The effort aims to capitalize on the resourcefulness of the Haitian people, for whom a discarded sail can become desperately needed shelter from the heat and downpours of the tropical rainy season, which will start soon.

“Every sailor has used sails kicking around in the basement, attic or garage somewhere, and there’s very little we can do with them,” said John Eide, who has spent the past 50 years sailing the Maine coast.

“We get rid of sails before their life as a fabric is over because they’ve lost their shape. They’re still mostly waterproof and can be used to block sun and rain,” he said.

Sailors who cruise the coast might get 10 to 15 years out of a set of sails, but serious racers might get new mainsails and genoas every other year, he said.

Eide returned a week ago from sailing in the Caribbean. While he was there, he met with medical professionals who had been working in the Haitian capital, Port-au-Prince. What Haitian people need most is food and shelter, they said.

Eide concluded that he wasn’t likely to get 10,000 tents donated, and the ubiquitous blue poly tarps apparently don’t last long in the tropical sun and rain.

So Eide, who helped Bruce Schwab prepare his Ocean Planet for the Vendee Globe Race and has participated in four Marblehead-to-Halifax races, decided to leverage his ties to the sailing community.

He started putting out the word Tuesday, and got responses almost immediately.
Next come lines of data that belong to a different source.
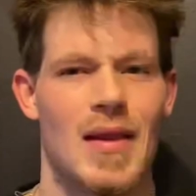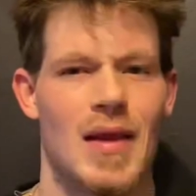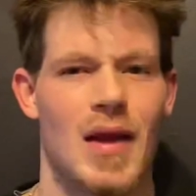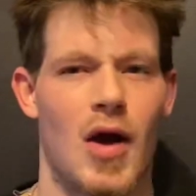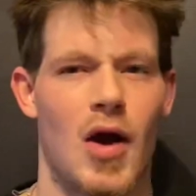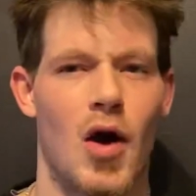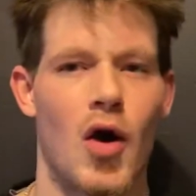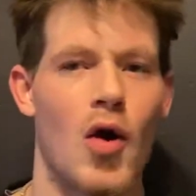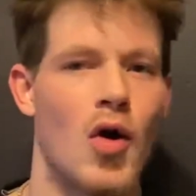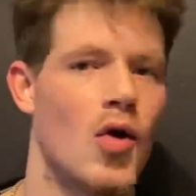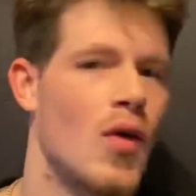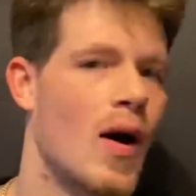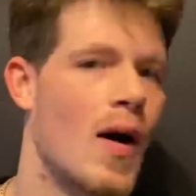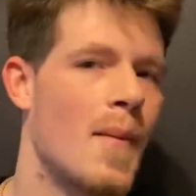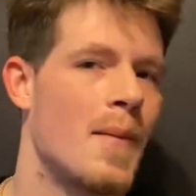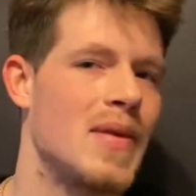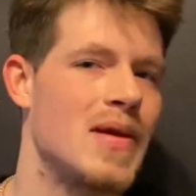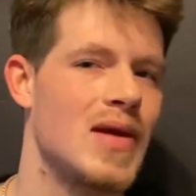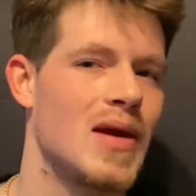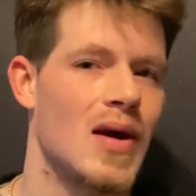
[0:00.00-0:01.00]
oh, I'm
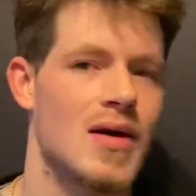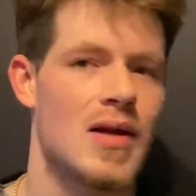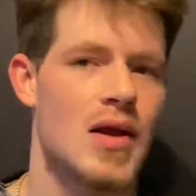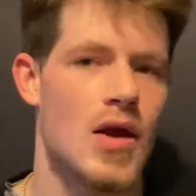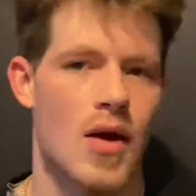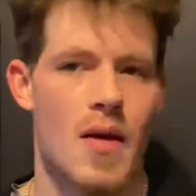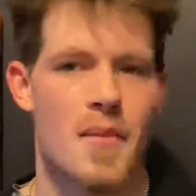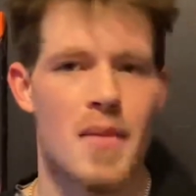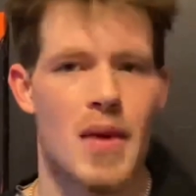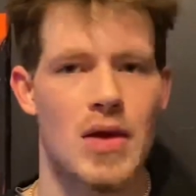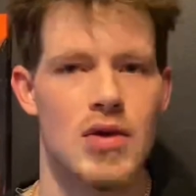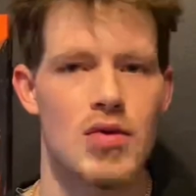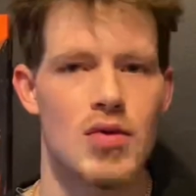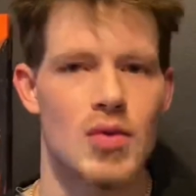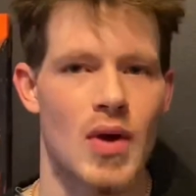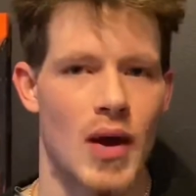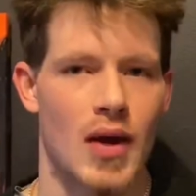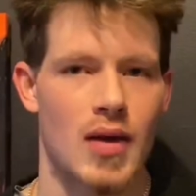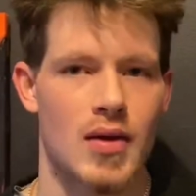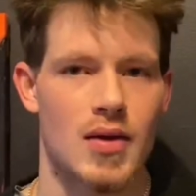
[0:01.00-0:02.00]
done here at Man
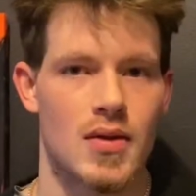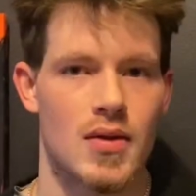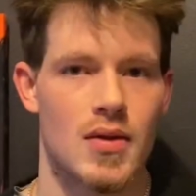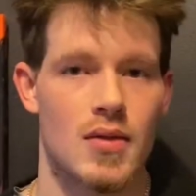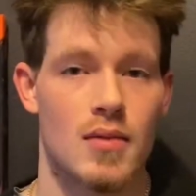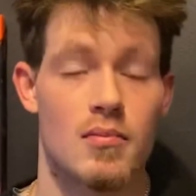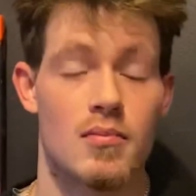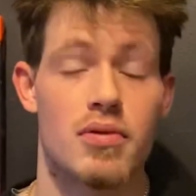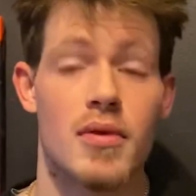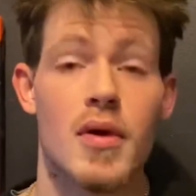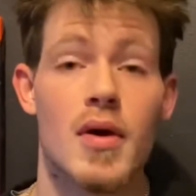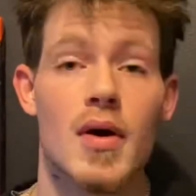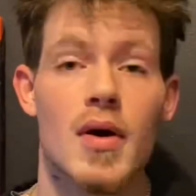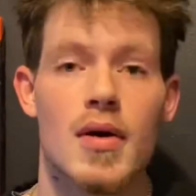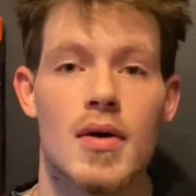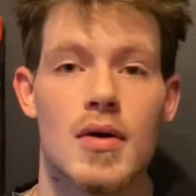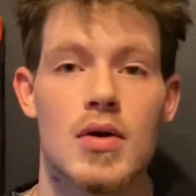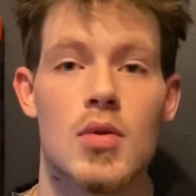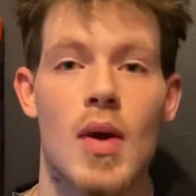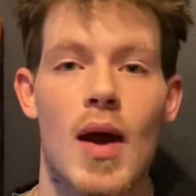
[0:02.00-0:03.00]
United. Bruh,
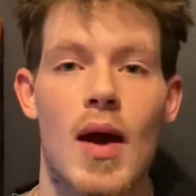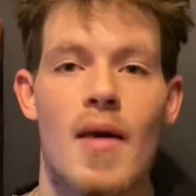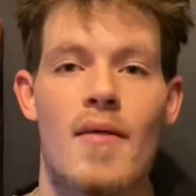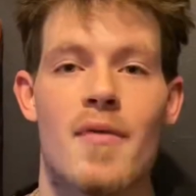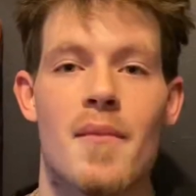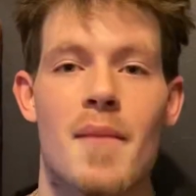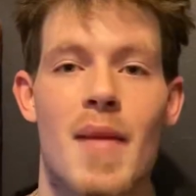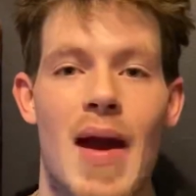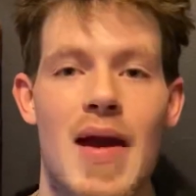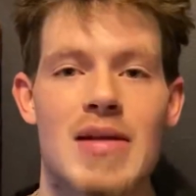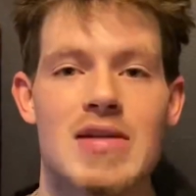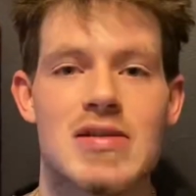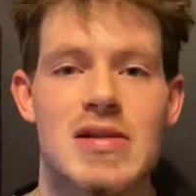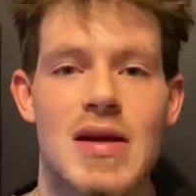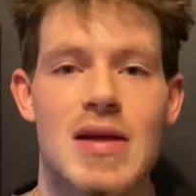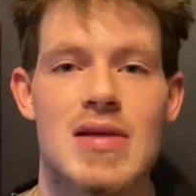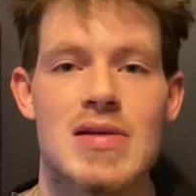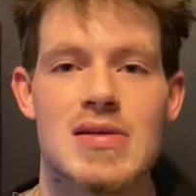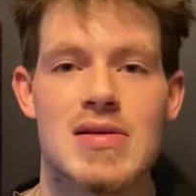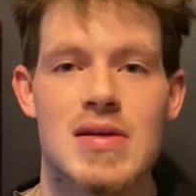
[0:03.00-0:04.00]
you have match day
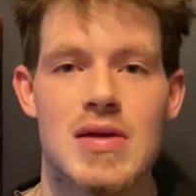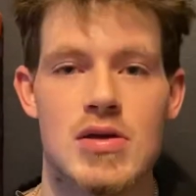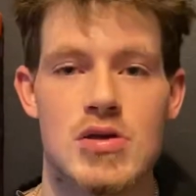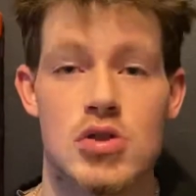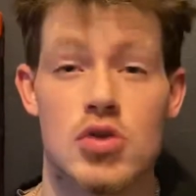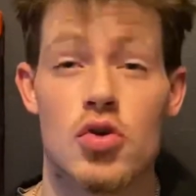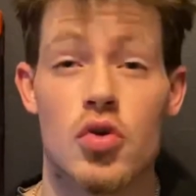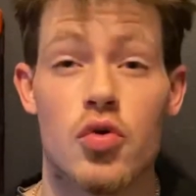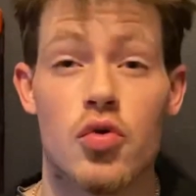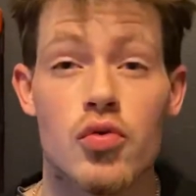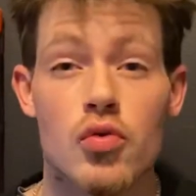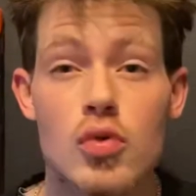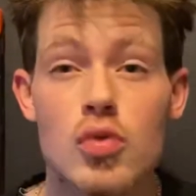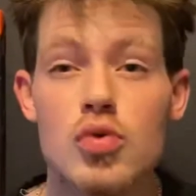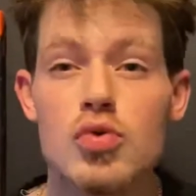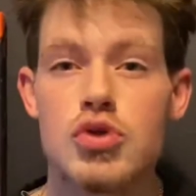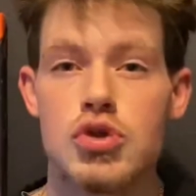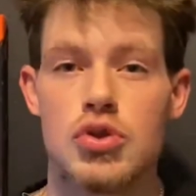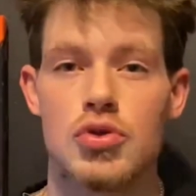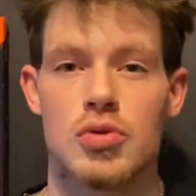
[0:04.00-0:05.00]
6,
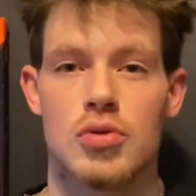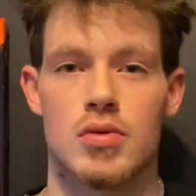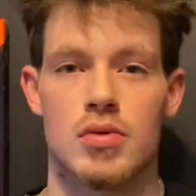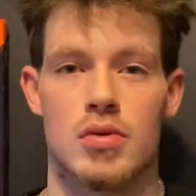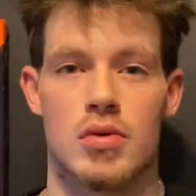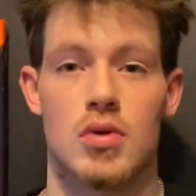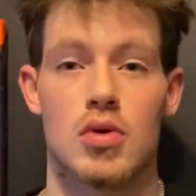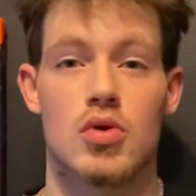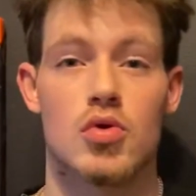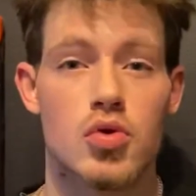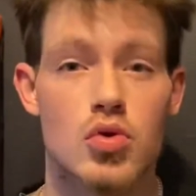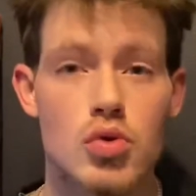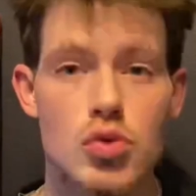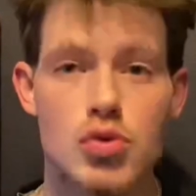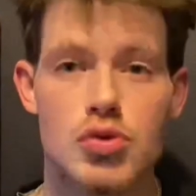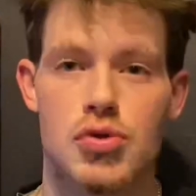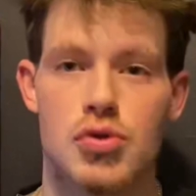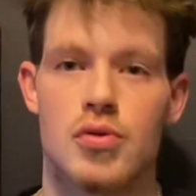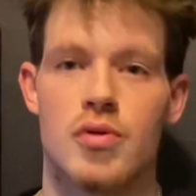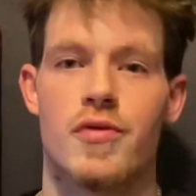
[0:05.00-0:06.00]
crucial
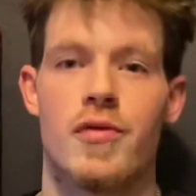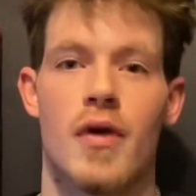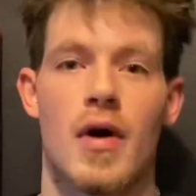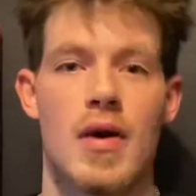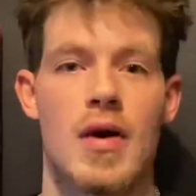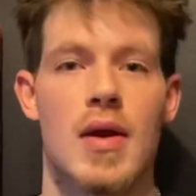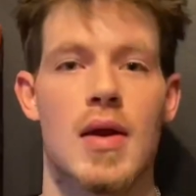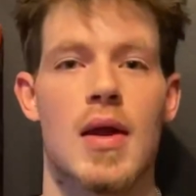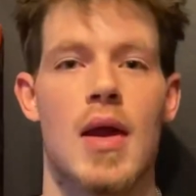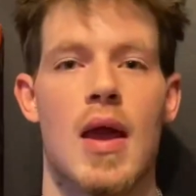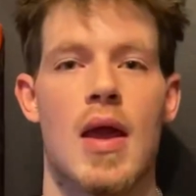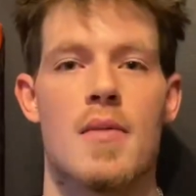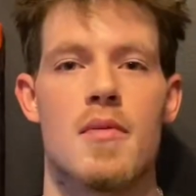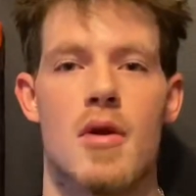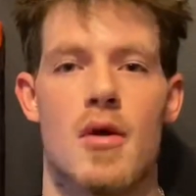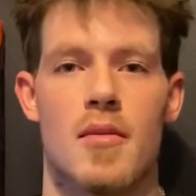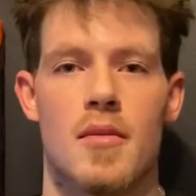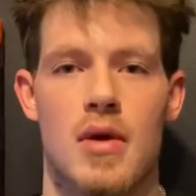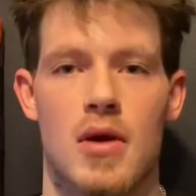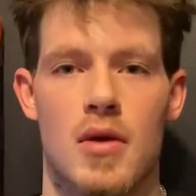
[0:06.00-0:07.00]
fucking game
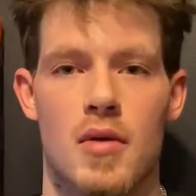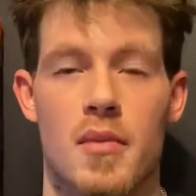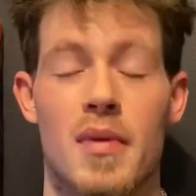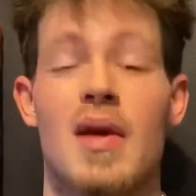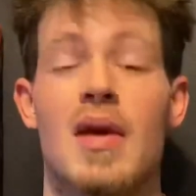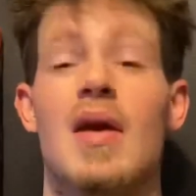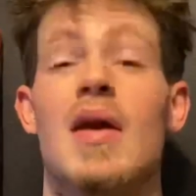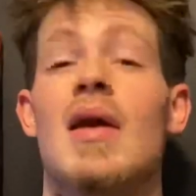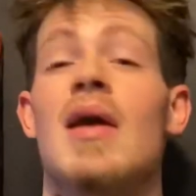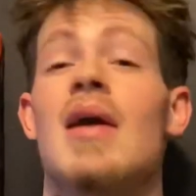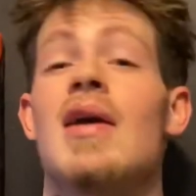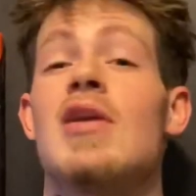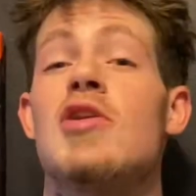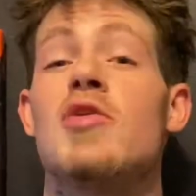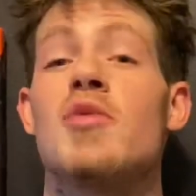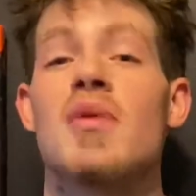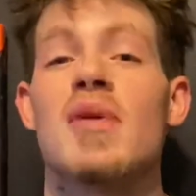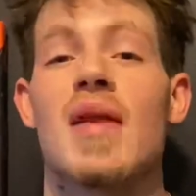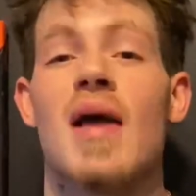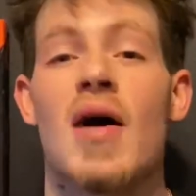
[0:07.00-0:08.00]
coming up. And you
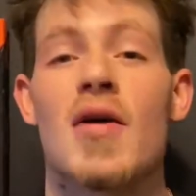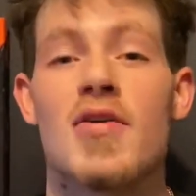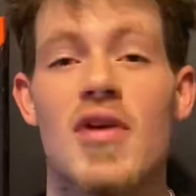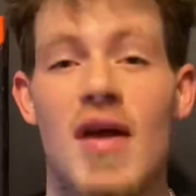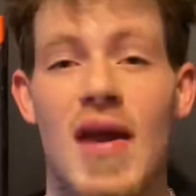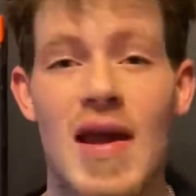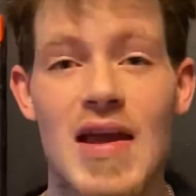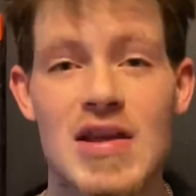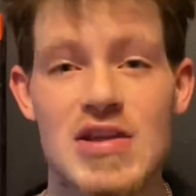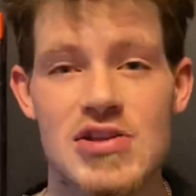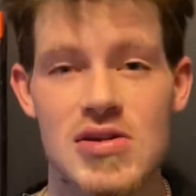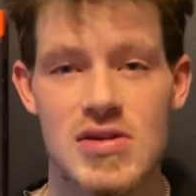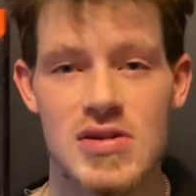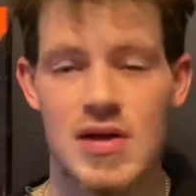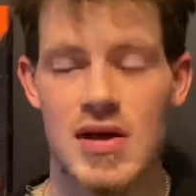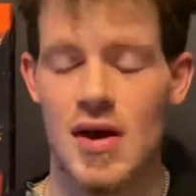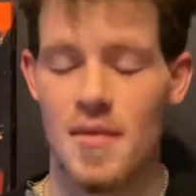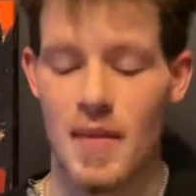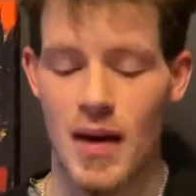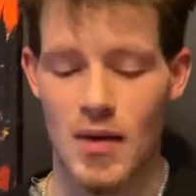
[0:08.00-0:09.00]
allow your agent to
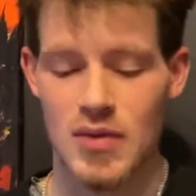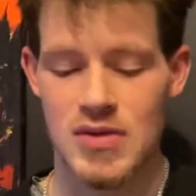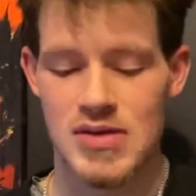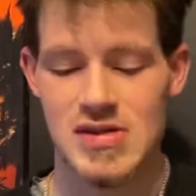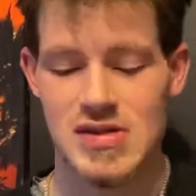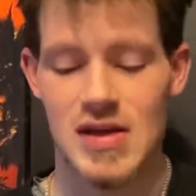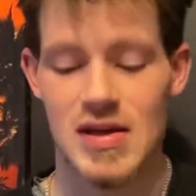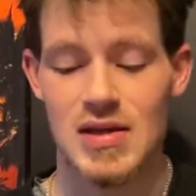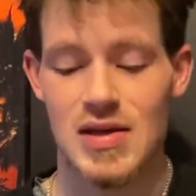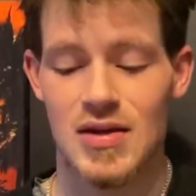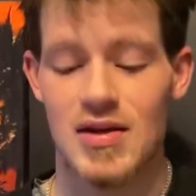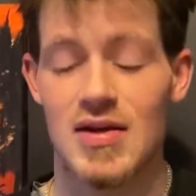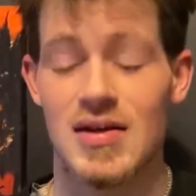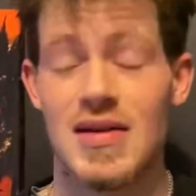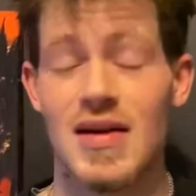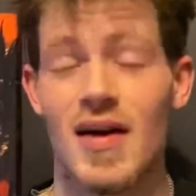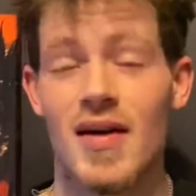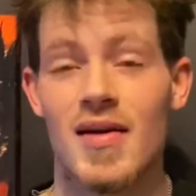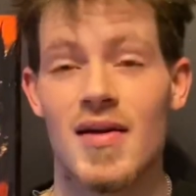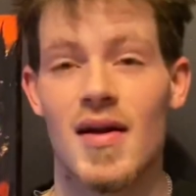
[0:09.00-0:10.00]
come out and say you're
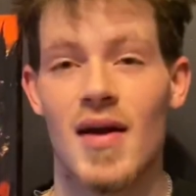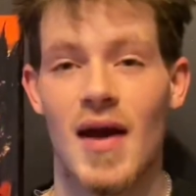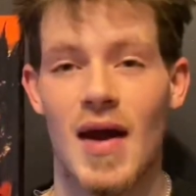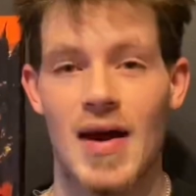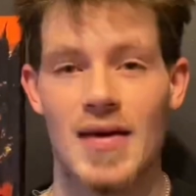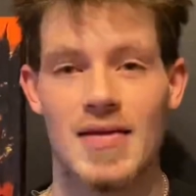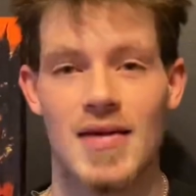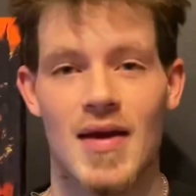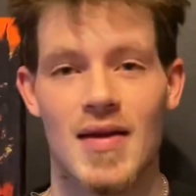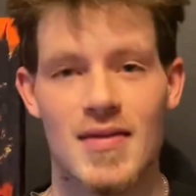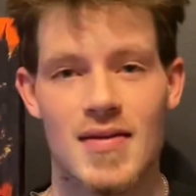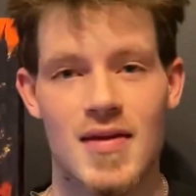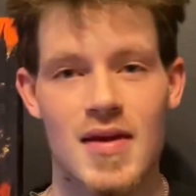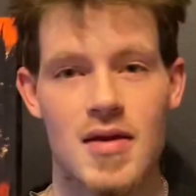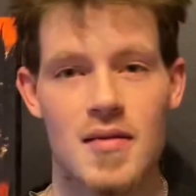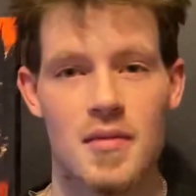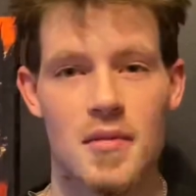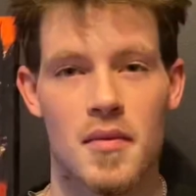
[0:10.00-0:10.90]
done at that team.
A sailmaker in San Francisco wants to contribute, as does a yacht club in Rhode Island.

“I think people are jumping on this,” he said.

Amy Geren, retail sales manager for Sail Bags in Portland’s Old Port, knows a little about reusing sails. The company makes bags with the material.

“We were reaching out in the very beginning, but at that time there weren’t any organizations that I could find that could facilitate getting the sails to (Haiti),” she said.

Geren said her company should have enough material to continue production while gathering used sails for shipment to Haiti.

Eide has arranged for a truck to haul the donated sails to Shake a Leg, a nonprofit group that is collecting sails in Miami.

From there, Haiti-Life will ship them to the Haitian capital. That nonprofit group has been making deliveries to Haiti since the earthquake, and works with local groups to make sure donations are not diverted to the black market, he said.

Another nonprofit, Project Medishare, is covering the shipping cost.

The sail collection is on a tight deadline, so the sails can be delivered to Miami and then Haiti before the worst of the rains hit, Eide said.

Several Maine businesses have offered to serve as collection points. Donated sails can be dropped off until March 19 at Maine Sailing Partners in Freeport and Pope Sails and Rigging in Rockland.

Sea Bags in Portland will collect used sails through March 21. Sails also can be dropped off at Portland Yacht Services, in Building 11, during the Maine Boatbuilders Show March 19-21.